**Exercise instructions:** Omit all images, then repeat exactly the lines below from the one containing "[0:05.00-0:06.00]" through the one containing "[0:00.00-0:13.20]", both ends included.

- - - - - - -

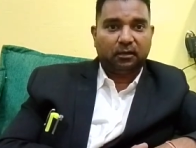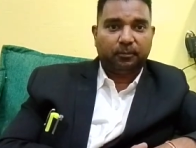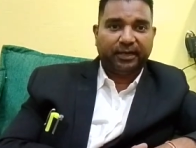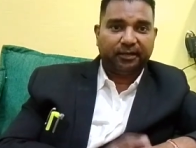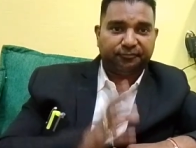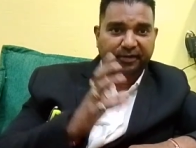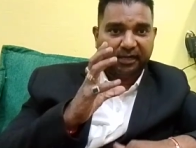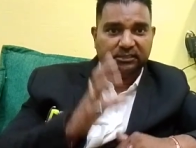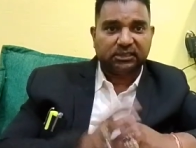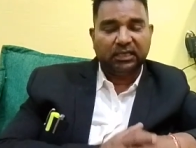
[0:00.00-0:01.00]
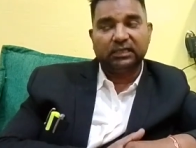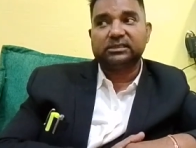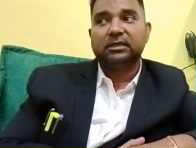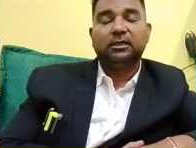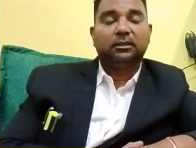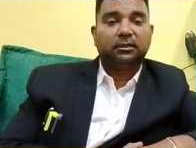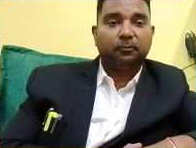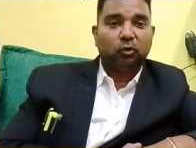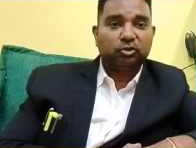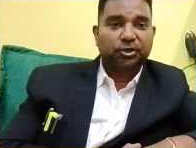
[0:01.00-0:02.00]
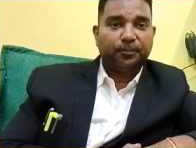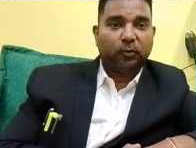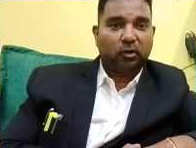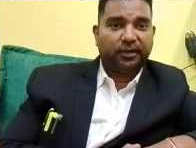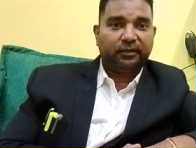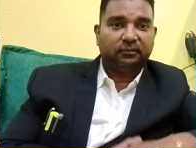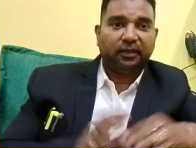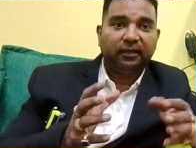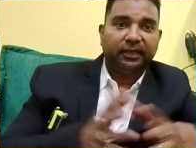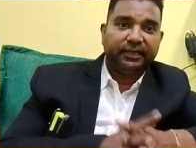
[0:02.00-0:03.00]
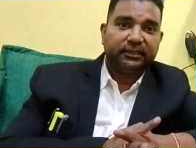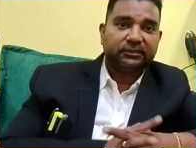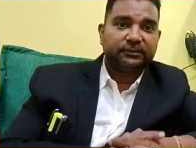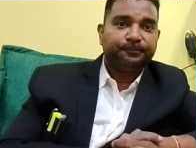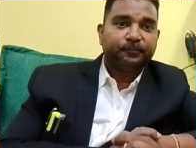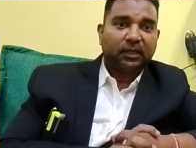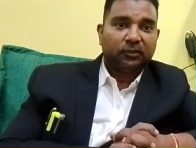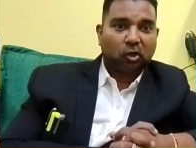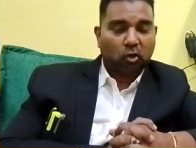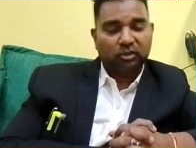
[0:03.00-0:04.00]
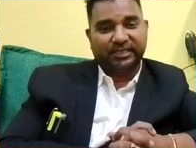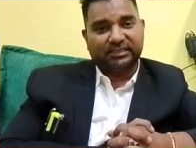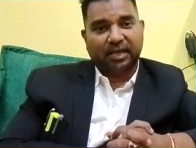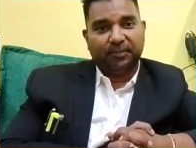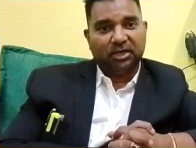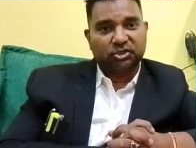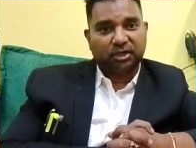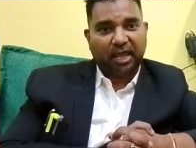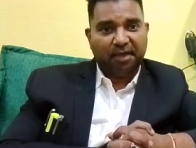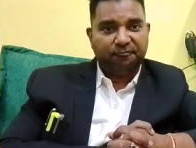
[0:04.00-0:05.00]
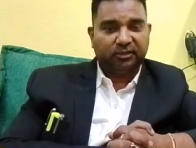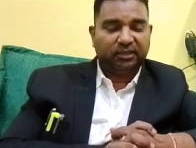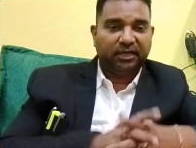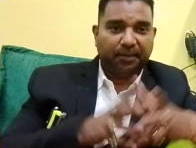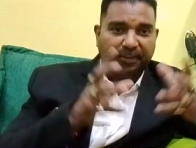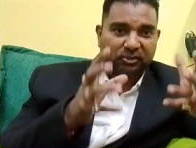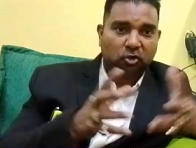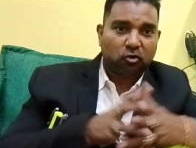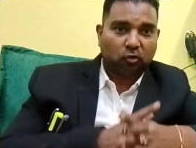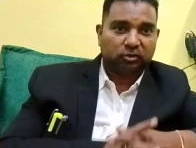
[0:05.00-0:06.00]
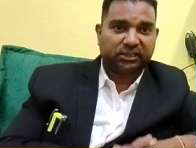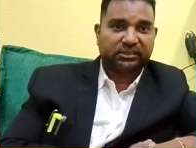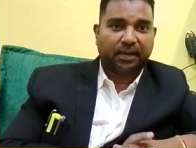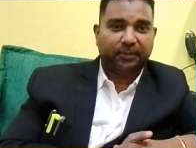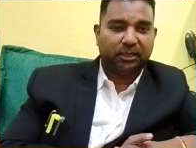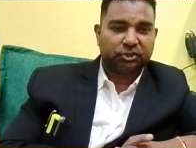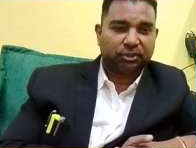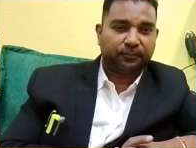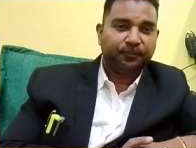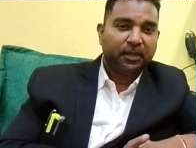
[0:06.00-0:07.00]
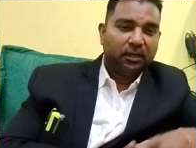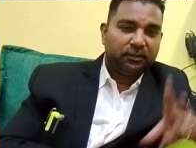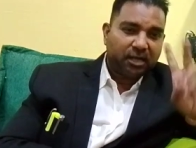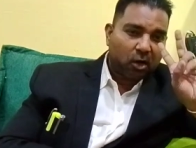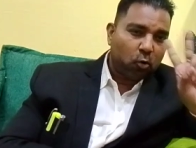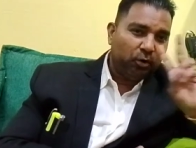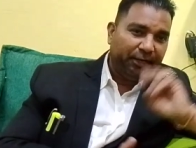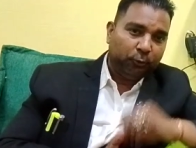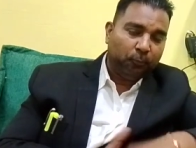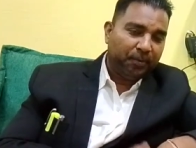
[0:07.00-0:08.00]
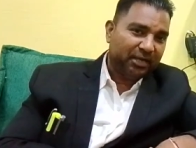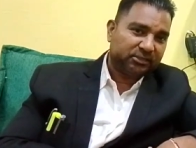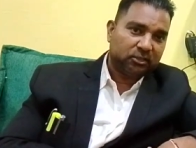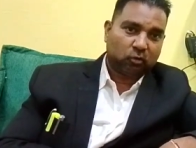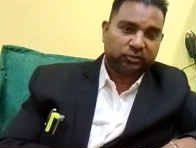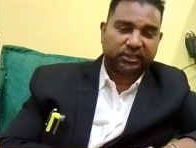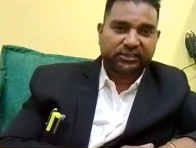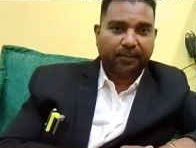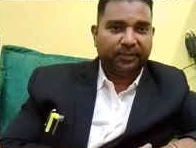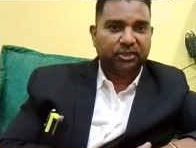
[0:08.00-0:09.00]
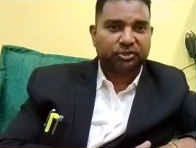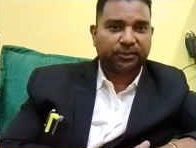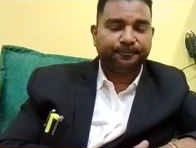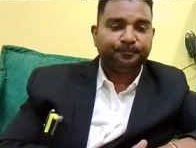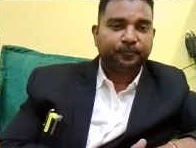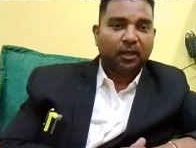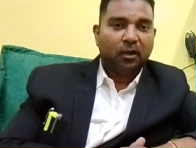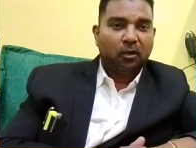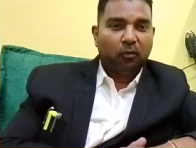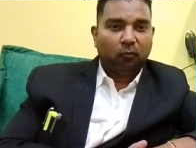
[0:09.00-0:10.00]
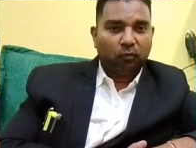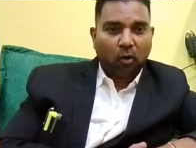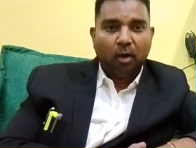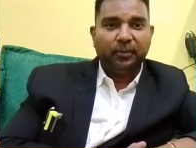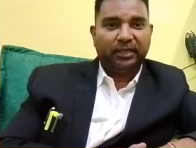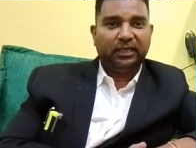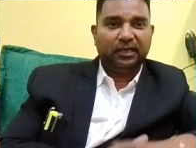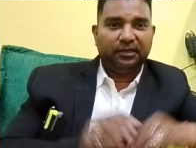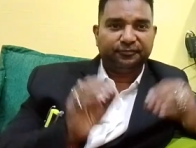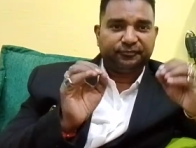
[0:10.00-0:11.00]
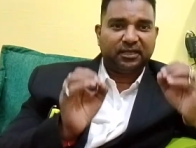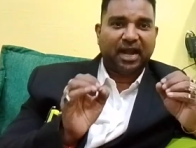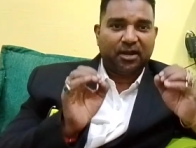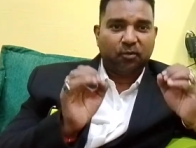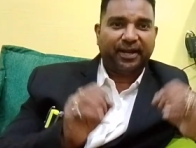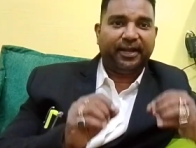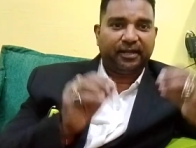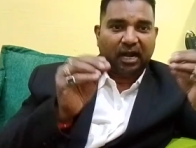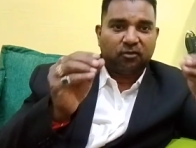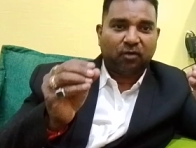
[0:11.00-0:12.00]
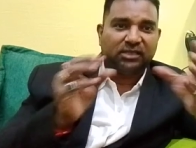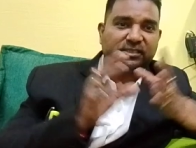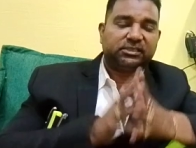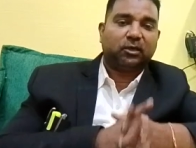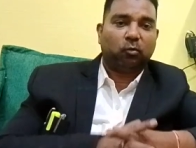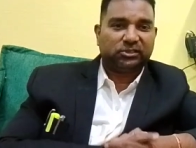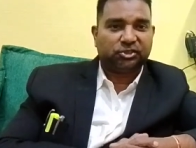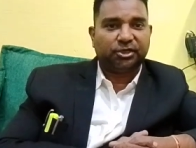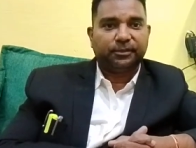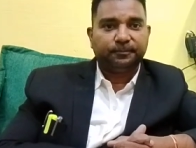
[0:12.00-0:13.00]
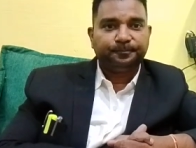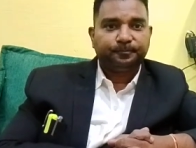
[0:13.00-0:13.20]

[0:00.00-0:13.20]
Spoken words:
my dear friends, is the most important thing is the cross-examination. Everything depends on cross-examination. There are only two parts in cross-examination. Normally, if an advocate advances a question,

- - - - - - -

**Solution:**
[0:05.00-0:06.00]
[0:06.00-0:07.00]
[0:07.00-0:08.00]
[0:08.00-0:09.00]
[0:09.00-0:10.00]
[0:10.00-0:11.00]
[0:11.00-0:12.00]
[0:12.00-0:13.00]
[0:13.00-0:13.20]

[0:00.00-0:13.20]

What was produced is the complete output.